El juzgado de Ibiza rechazó la demanda
La Plaza nº 1 de la Sección Social del Tribunal de Instancia de Ibiza desestimó la demanda el 15 de enero de 2026. La magistrada de instancia razonó que la afectación se limitaba a la extremidad izquierda «sin que conste que el actor sea zurdo», por lo que no se veía comprometida su extremidad dominante. Añadía que el propio forense calificaba la incapacidad funcional como «parcial» y que la profesión de peluquero solo exige un grado I sobre IV en manejo de cargas, según la Guía de Valoración Profesional del INSS.
El TSJ corrige el criterio de instancia
La Sala de lo Social del TSJ, con ponencia del magistrado Óscar López Bermejo, discrepa frontalmente de ese enfoque.
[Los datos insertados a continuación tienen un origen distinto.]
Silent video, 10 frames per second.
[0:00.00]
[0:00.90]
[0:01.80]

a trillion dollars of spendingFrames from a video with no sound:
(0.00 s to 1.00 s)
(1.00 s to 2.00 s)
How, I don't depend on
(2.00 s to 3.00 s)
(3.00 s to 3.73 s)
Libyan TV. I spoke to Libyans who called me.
Los jueces recuerdan que el artículo 194 de la Ley General de la Seguridad Social no exige bilateralidad ni afectación de la extremidad dominante, sino la inhabilitación del trabajador para las tareas fundamentales de su oficio. El fallo se suma a otros giros judiciales recientes en Ibiza en los que el TSJ balear ha corregido resoluciones del INSS en materia de prestaciones laborales.
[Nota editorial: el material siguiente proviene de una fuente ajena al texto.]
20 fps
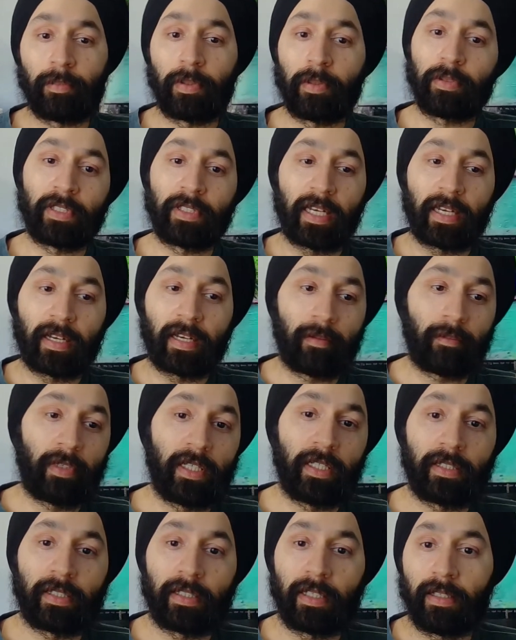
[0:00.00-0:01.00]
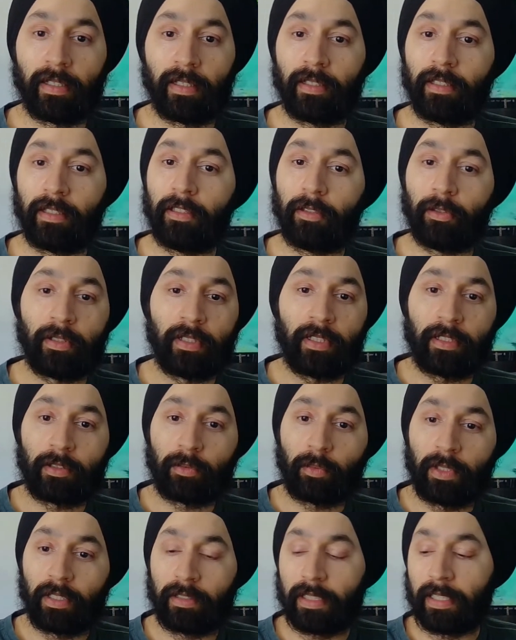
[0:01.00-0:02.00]
people take amrit and then they do these
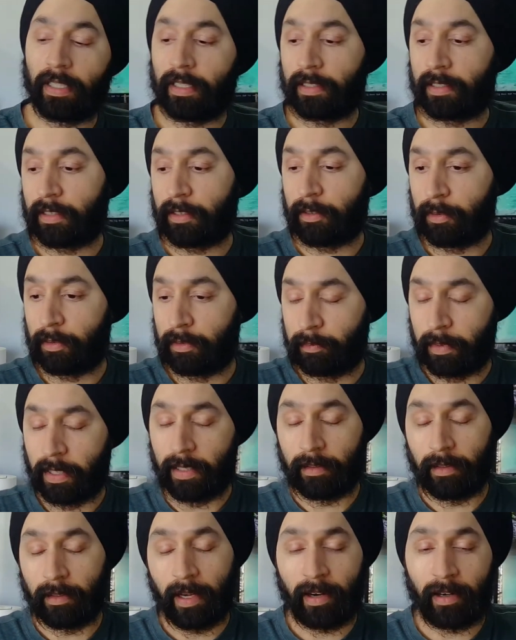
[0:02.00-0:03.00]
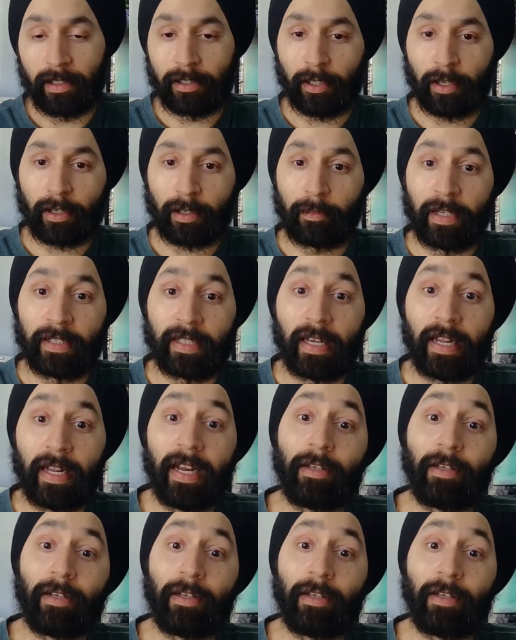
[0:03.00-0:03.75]
weird things too. But I already talked about that.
Y aquí el tribunal es tajante: la peluquería requiere la participación constante de ambos brazos, más allá de que los trabajos de mayor precisión se ejecuten con la mano dominante. Cortar, teñir, peinar, aplicar tratamientos o colocar extensiones son tareas que se repiten a lo largo de toda la jornada. Con una limitación que impide separar el codo del tronco, y a ello sumado el dolor irradiado, «resulta difícil ejecutar con eficiencia y profesionalidad su profesión de peluquero», concluye la Sala.
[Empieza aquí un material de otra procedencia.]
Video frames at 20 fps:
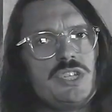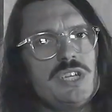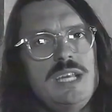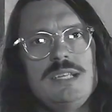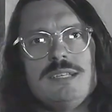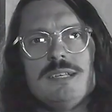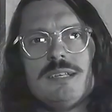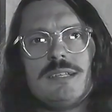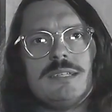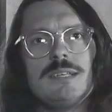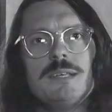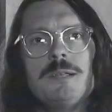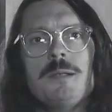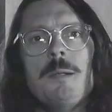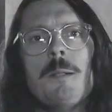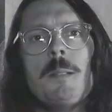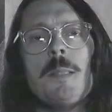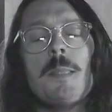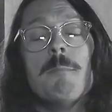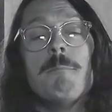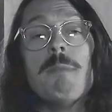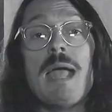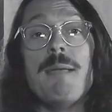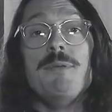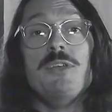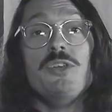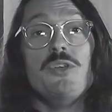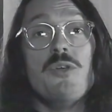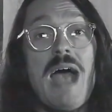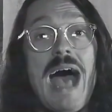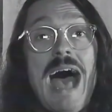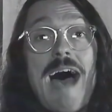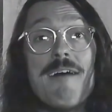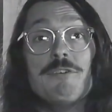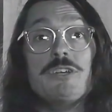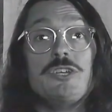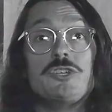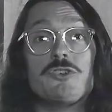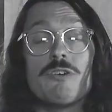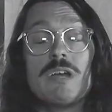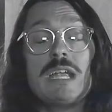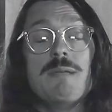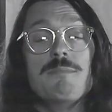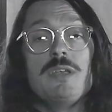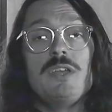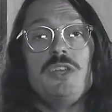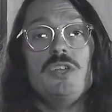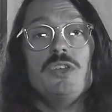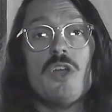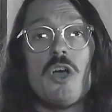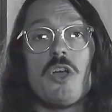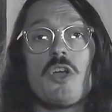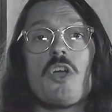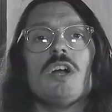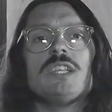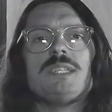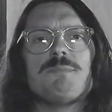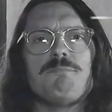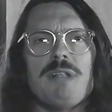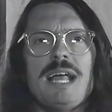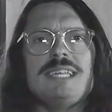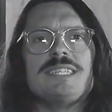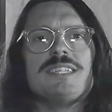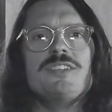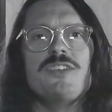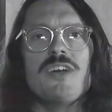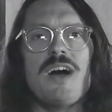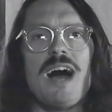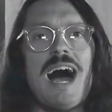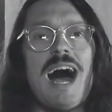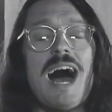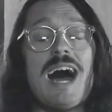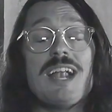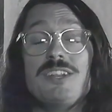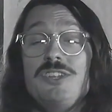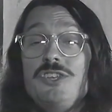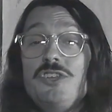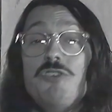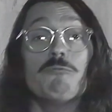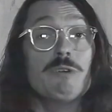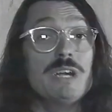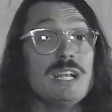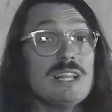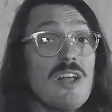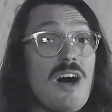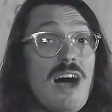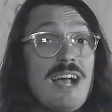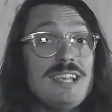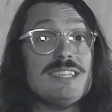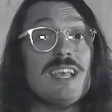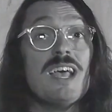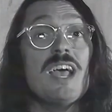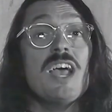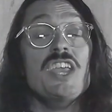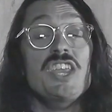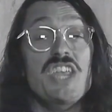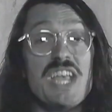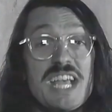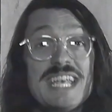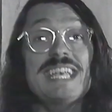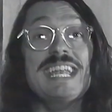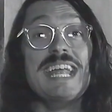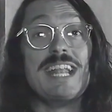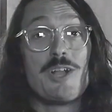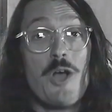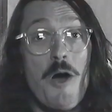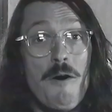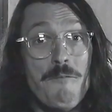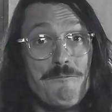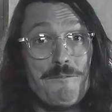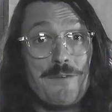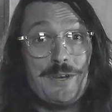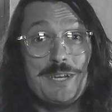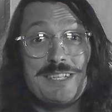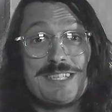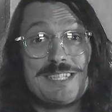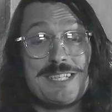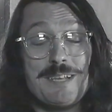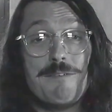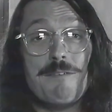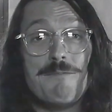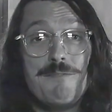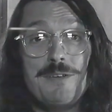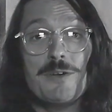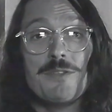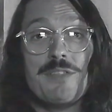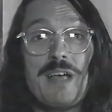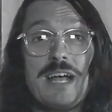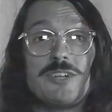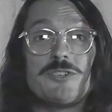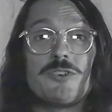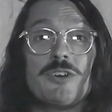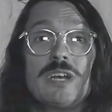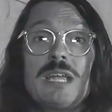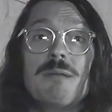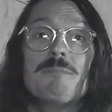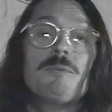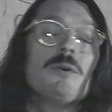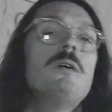Jesus. And maybe you have a dream that you know God's placed in your heart, and you realize you're going to need confidence to fulfill that dream.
Una pensión de 682 euros mensuales
La resolución fija la base reguladora de la prestación en 682,26 euros, cantidad que no fue controvertida durante el procedimiento. La incapacidad permanente total abre paso a una pensión vitalicia equivalente al 55% de esa base, ampliable con el complemento por edad cuando el beneficiario cumpla los requisitos. El fallo no impone costas porque el recurrente disfruta del derecho a la asistencia jurídica gratuita.
Cabe recurso ante el Supremo
El demandante estuvo representado por la letrada Jennifer Manteiga Branco. Contra la sentencia cabe recurso de casación para la unificación de doctrina ante la Sala Cuarta del Tribunal Supremo, que deberá presentarse en el plazo de diez días hábiles. Mientras tanto, el pronunciamiento del TSJ balear se suma a una línea jurisprudencial que interpreta con criterio amplio la incapacidad permanente total cuando las limitaciones funcionales, aun siendo unilaterales, comprometen el núcleo esencial del oficio habitual.